-- Opening Marker --

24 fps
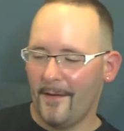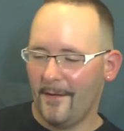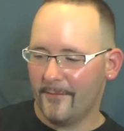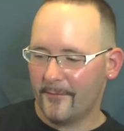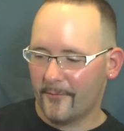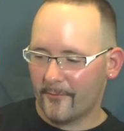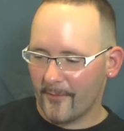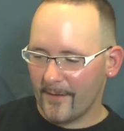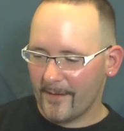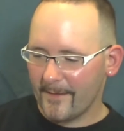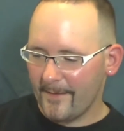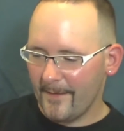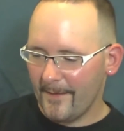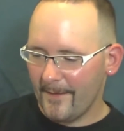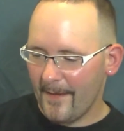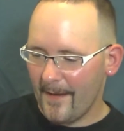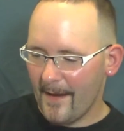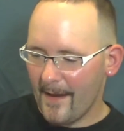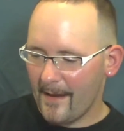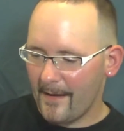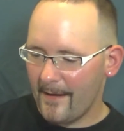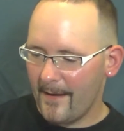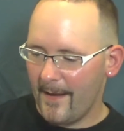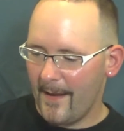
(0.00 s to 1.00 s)
A trick to
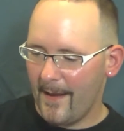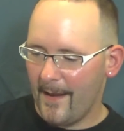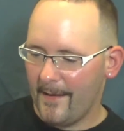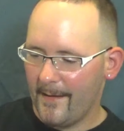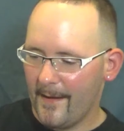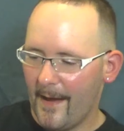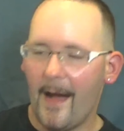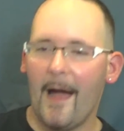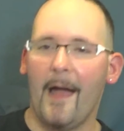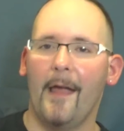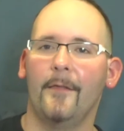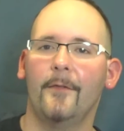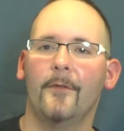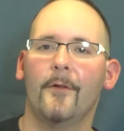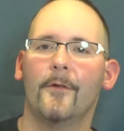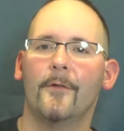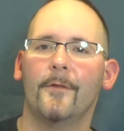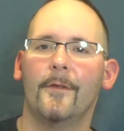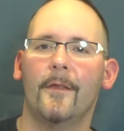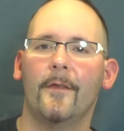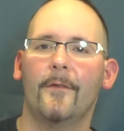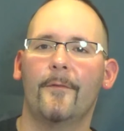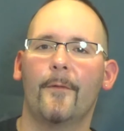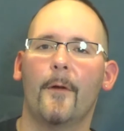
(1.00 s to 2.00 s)
that, and I
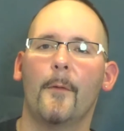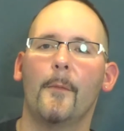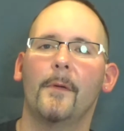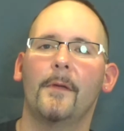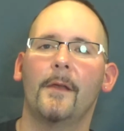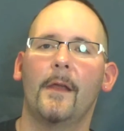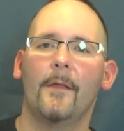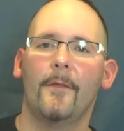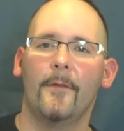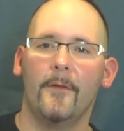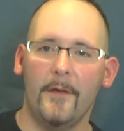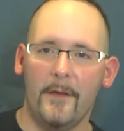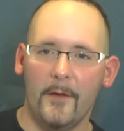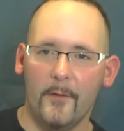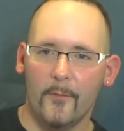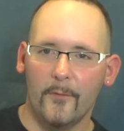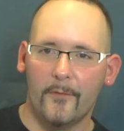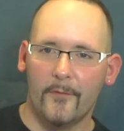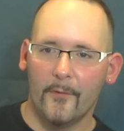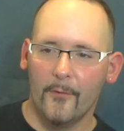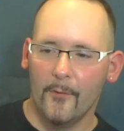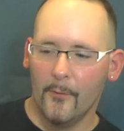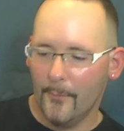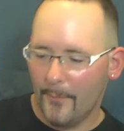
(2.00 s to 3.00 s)
learned this from another
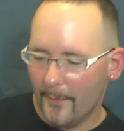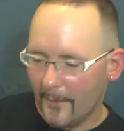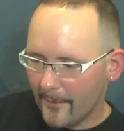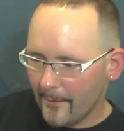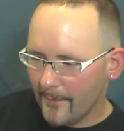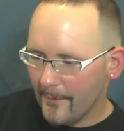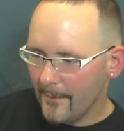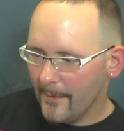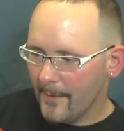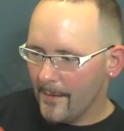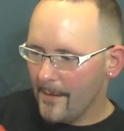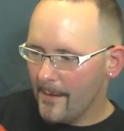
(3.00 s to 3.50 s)
YouTuber.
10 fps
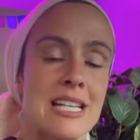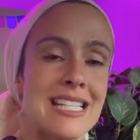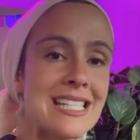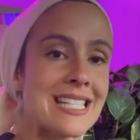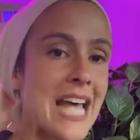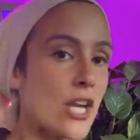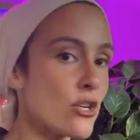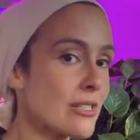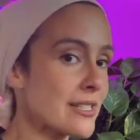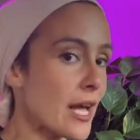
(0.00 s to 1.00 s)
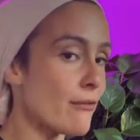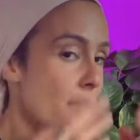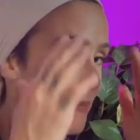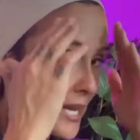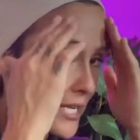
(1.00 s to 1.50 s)
set yourself
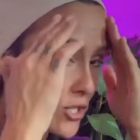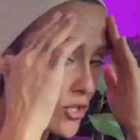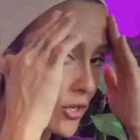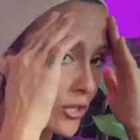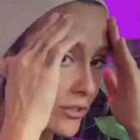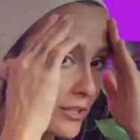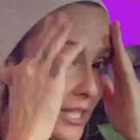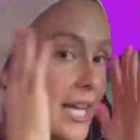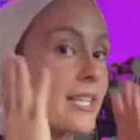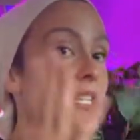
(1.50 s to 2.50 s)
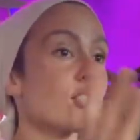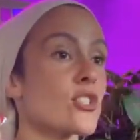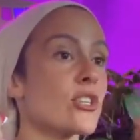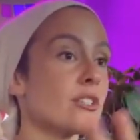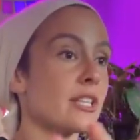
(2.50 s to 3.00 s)
up internally and
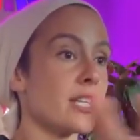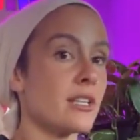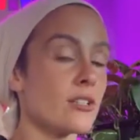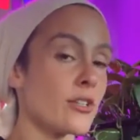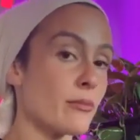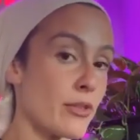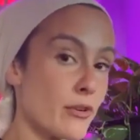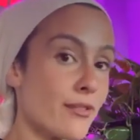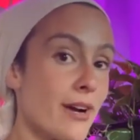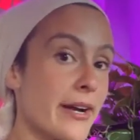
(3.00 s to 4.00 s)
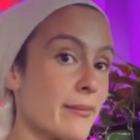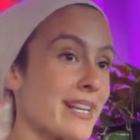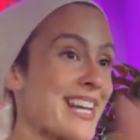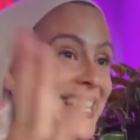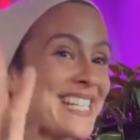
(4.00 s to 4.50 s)
externally your, with your
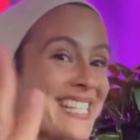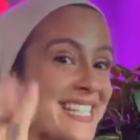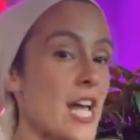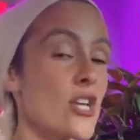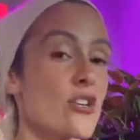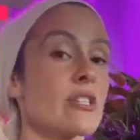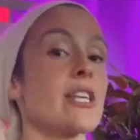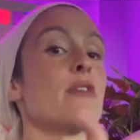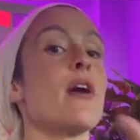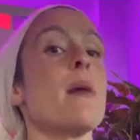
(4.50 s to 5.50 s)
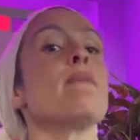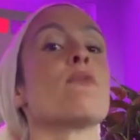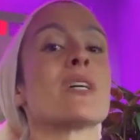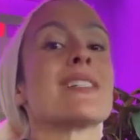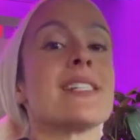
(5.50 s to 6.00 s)
environment set yourself up
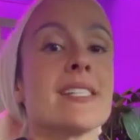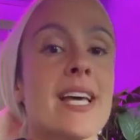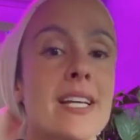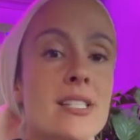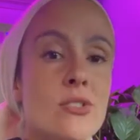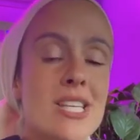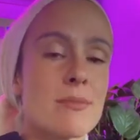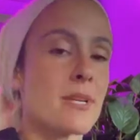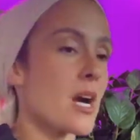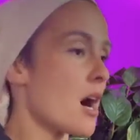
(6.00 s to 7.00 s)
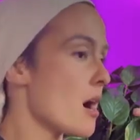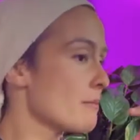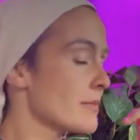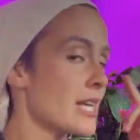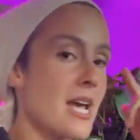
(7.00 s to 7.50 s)
for success so that it
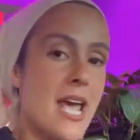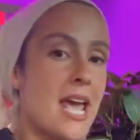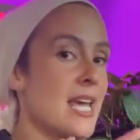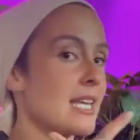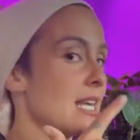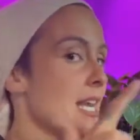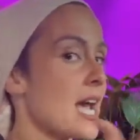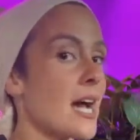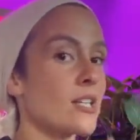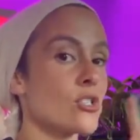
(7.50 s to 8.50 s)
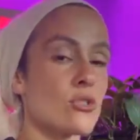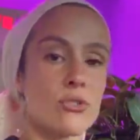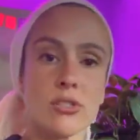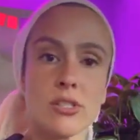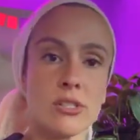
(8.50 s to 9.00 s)
becomes a
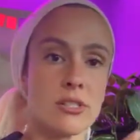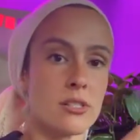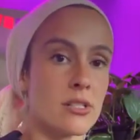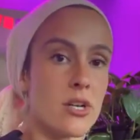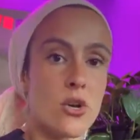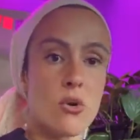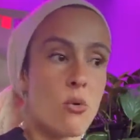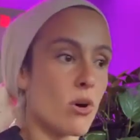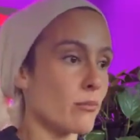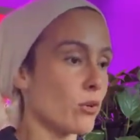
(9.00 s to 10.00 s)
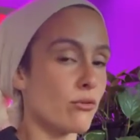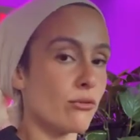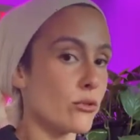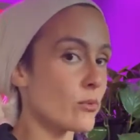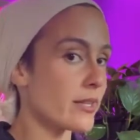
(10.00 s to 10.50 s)
natural normal
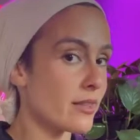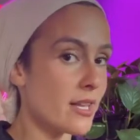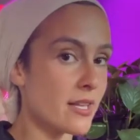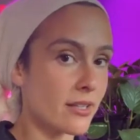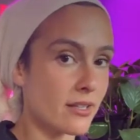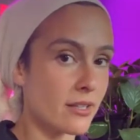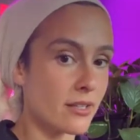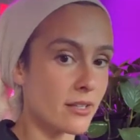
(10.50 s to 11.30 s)
fluent thing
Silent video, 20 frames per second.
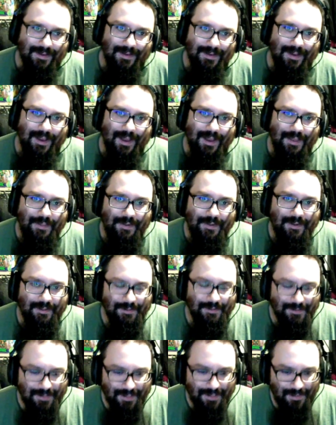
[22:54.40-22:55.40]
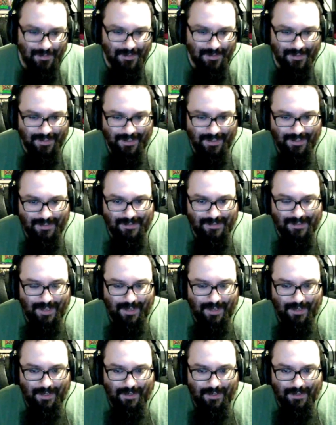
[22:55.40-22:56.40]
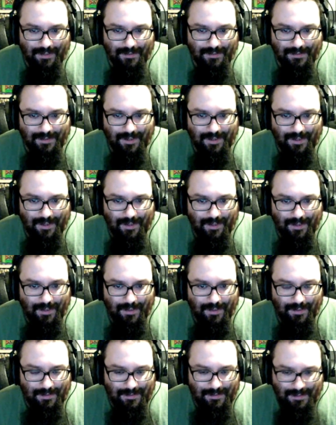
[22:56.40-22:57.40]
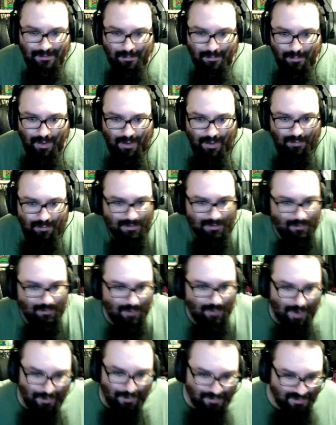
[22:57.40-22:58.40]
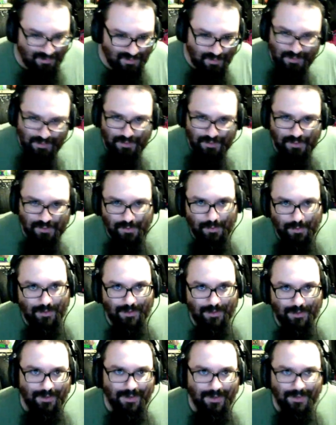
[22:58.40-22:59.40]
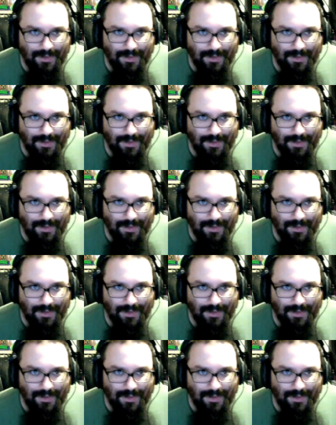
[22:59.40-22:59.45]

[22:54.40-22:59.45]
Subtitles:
And then it looked like it was going to get exciting because Stephen Baldwin grabs a sweet sword.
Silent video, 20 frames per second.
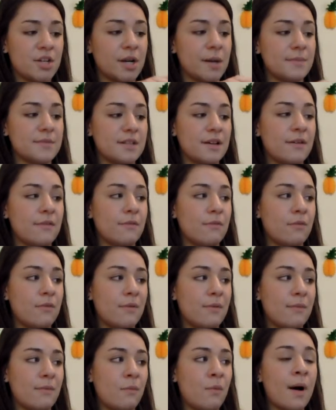in terms of
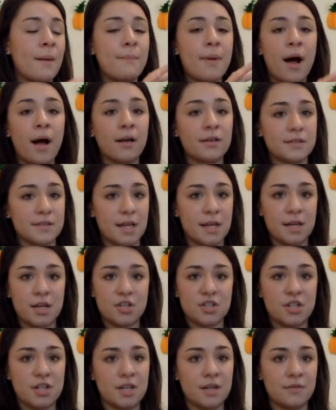what policy
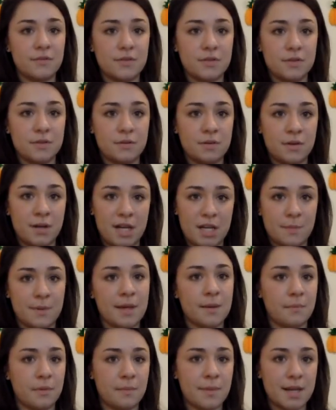initiatives need to
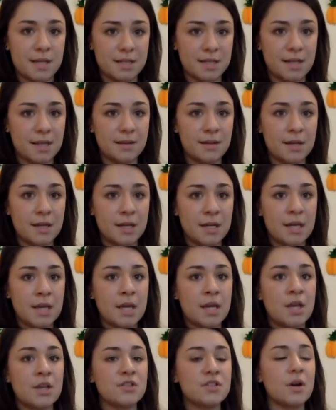be implemented.
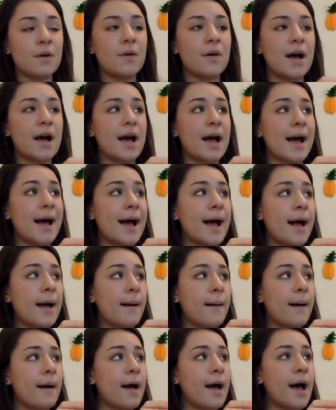So
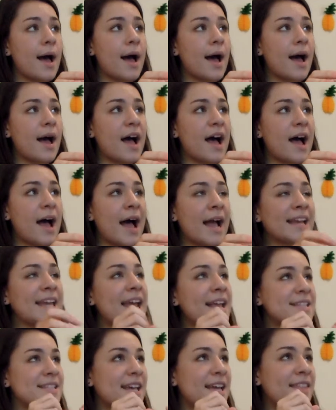I
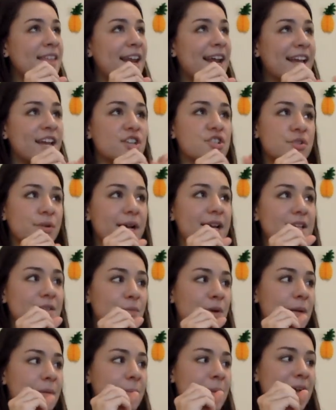can't say that I can
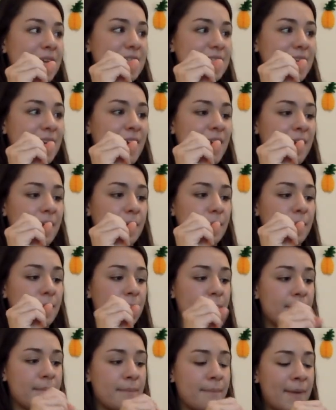trace what I'm about to say
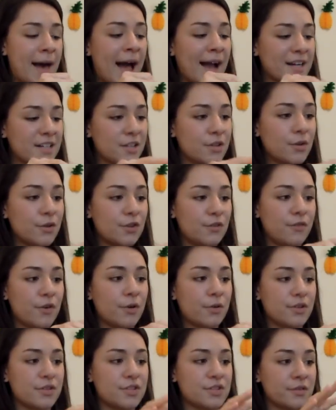back to those
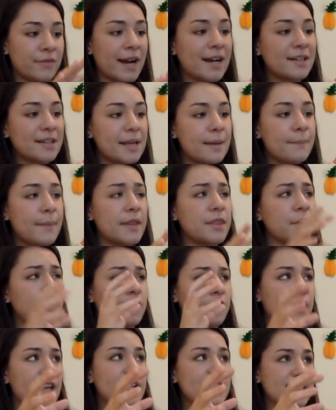folks directly, but there
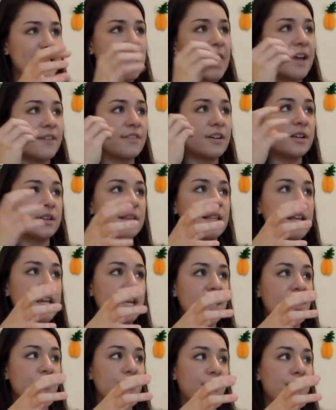are things that I've
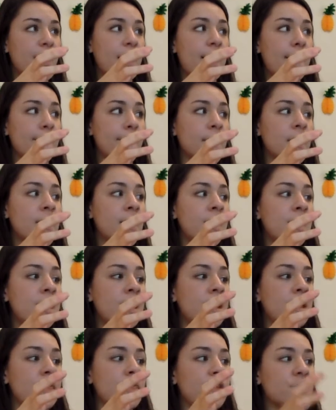gleaned from
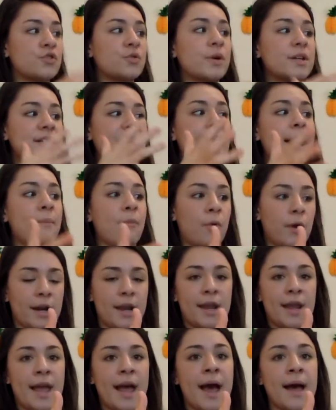the short time
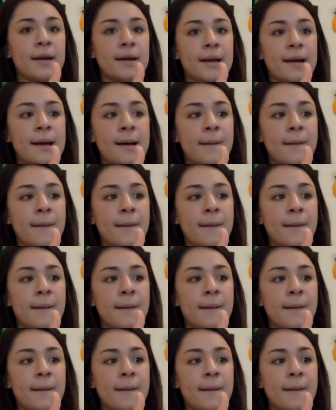working at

-- Closing Marker --

**TASK STATEMENT:** Set down each entry again exactly as written. Pictures stay out.

**THE COMPLETED TASK:**
24 fps
(0.00 s to 1.00 s)
A trick to
(1.00 s to 2.00 s)
that, and I
(2.00 s to 3.00 s)
learned this from another
(3.00 s to 3.50 s)
YouTuber.
10 fps
(0.00 s to 1.00 s)
(1.00 s to 1.50 s)
set yourself
(1.50 s to 2.50 s)
(2.50 s to 3.00 s)
up internally and
(3.00 s to 4.00 s)
(4.00 s to 4.50 s)
externally your, with your
(4.50 s to 5.50 s)
(5.50 s to 6.00 s)
environment set yourself up
(6.00 s to 7.00 s)
(7.00 s to 7.50 s)
for success so that it
(7.50 s to 8.50 s)
(8.50 s to 9.00 s)
becomes a
(9.00 s to 10.00 s)
(10.00 s to 10.50 s)
natural normal
(10.50 s to 11.30 s)
fluent thing
Silent video, 20 frames per second.
[22:54.40-22:55.40]
[22:55.40-22:56.40]
[22:56.40-22:57.40]
[22:57.40-22:58.40]
[22:58.40-22:59.40]
[22:59.40-22:59.45]

[22:54.40-22:59.45]
Subtitles:
And then it looked like it was going to get exciting because Stephen Baldwin grabs a sweet sword.
Silent video, 20 frames per second.
in terms of
what policy
initiatives need to
be implemented.
So
I
can't say that I can
trace what I'm about to say
back to those
folks directly, but there
are things that I've
gleaned from
the short time
working at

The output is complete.